ジャンプスタートが広めた金融教育は「パーソナル・ファイナンス(個人資産)教育」です。幼児期から高校卒業時までに身に付けるべき金融知識として定めた「ナショナル・スタンダード(National Standards)(2017年、第4版)」には「支出と貯蓄」、「信用と債務」、「雇用と収入」、「投資」、「リスク管理と保険」、「金融上の意思決定」の6つの学習カテゴリーが含まれています。例えば「投資」においては、高校卒業時には「富を築き、ファイナンシャルゴールを達成するにはどうすればよいか説明できる」レベルまで到達することをゴールとして掲げています。

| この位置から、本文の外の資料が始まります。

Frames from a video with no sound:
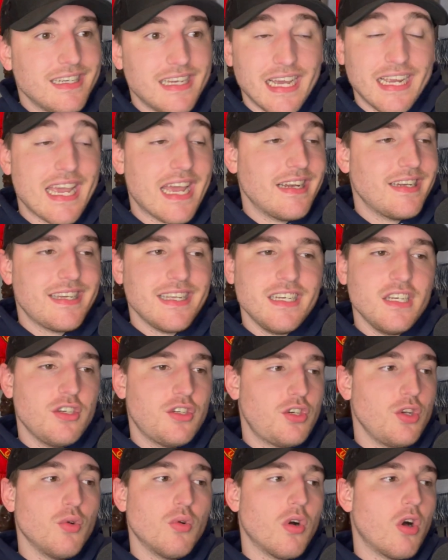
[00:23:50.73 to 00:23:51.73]
Again,
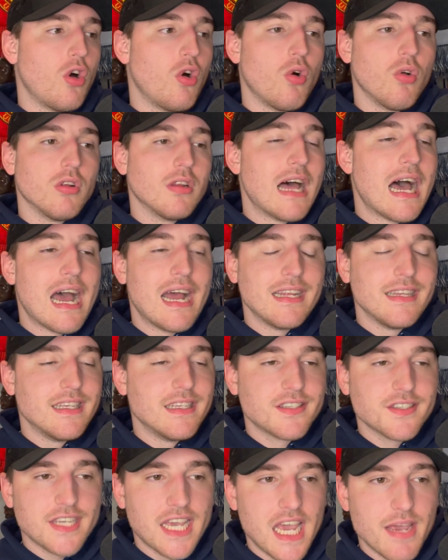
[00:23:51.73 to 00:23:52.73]
didn't do a whole lot in
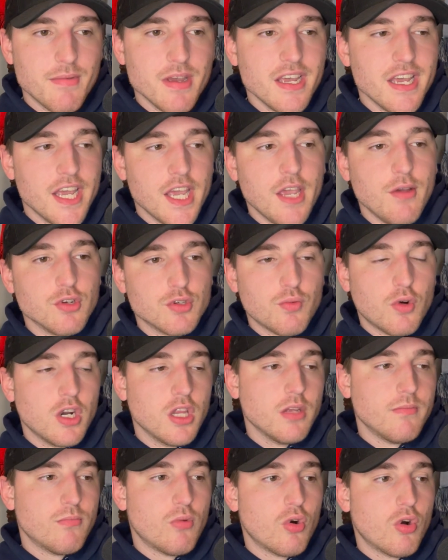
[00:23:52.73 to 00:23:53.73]
this game. He was one of
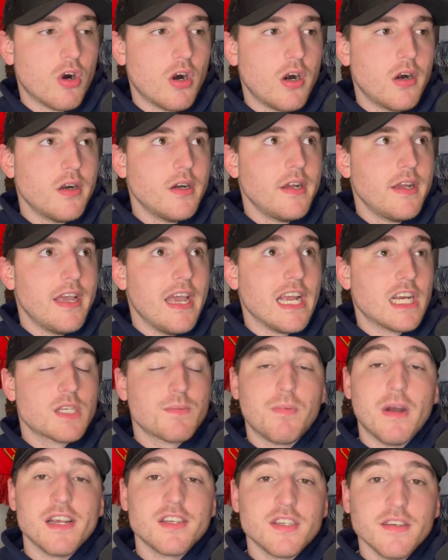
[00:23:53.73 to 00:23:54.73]
the more
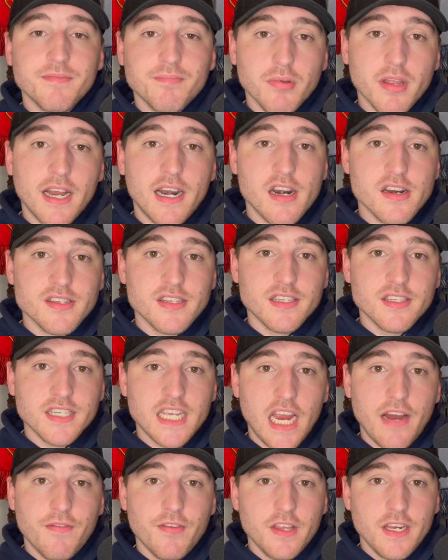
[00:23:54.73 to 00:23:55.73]
expressive players in this
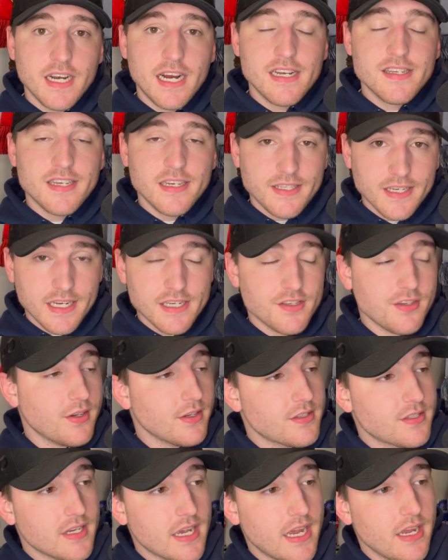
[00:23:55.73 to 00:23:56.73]
game for the United States, I guess you
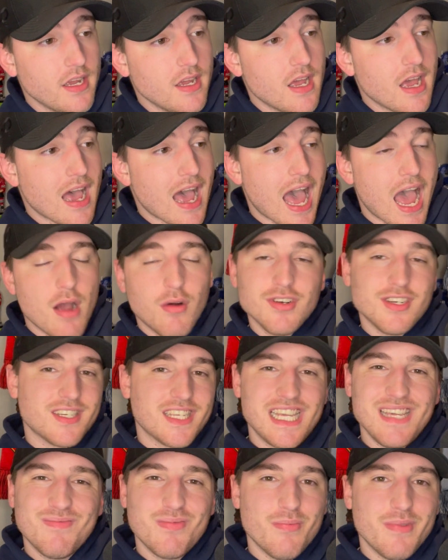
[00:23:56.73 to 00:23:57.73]
could say. I would just
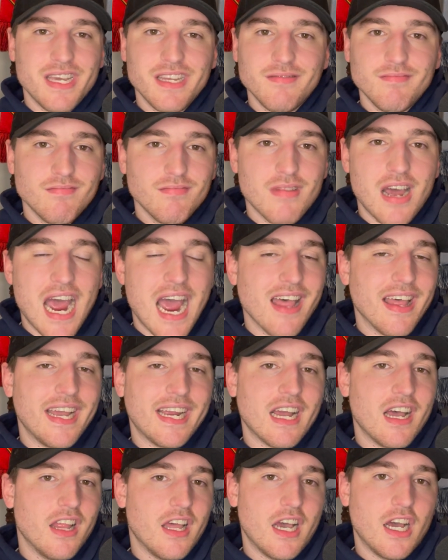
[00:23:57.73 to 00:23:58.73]
keep him in. I
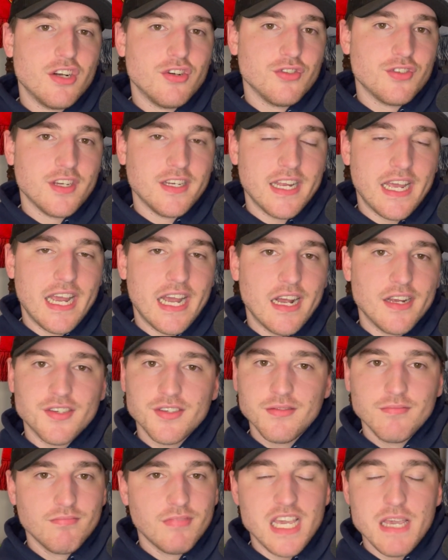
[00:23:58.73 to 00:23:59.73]
like Alejandro
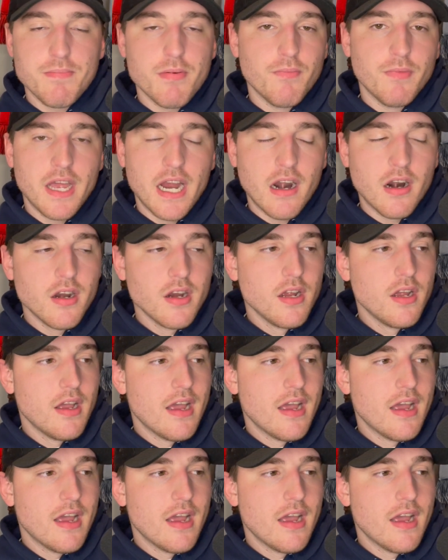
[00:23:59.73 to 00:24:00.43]
Zendejas. Keep him there.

また、アメリカでは各州で教育内容は異なりますが、ゲームを通じて個人のお金の計画や管理を学ぶことができる無料教材が数多くあるようです。小さい頃から金融を身近に感じられる環境整備がされています。
三井住友カードの取り組み
三井住友カードでは、全国の小学校・中学校・高校・大学などで、お金やクレジットカードをはじめとしたキャッシュレスの種類やしくみ、使い方に関する授業をおこなっています。取り組み内容についてはこちらをご覧ください。
まとめ
お金を通じて、社会のしくみを学び、社会に生きる自分たちの姿を想像できるようになる金融教育。子どもたちが成長して自立した生活を送ることができるように、学校だけでなく家庭でも意識して、できるところから金融教育を取り入れてみませんか。
- 本記事は、公開日時点での情報です。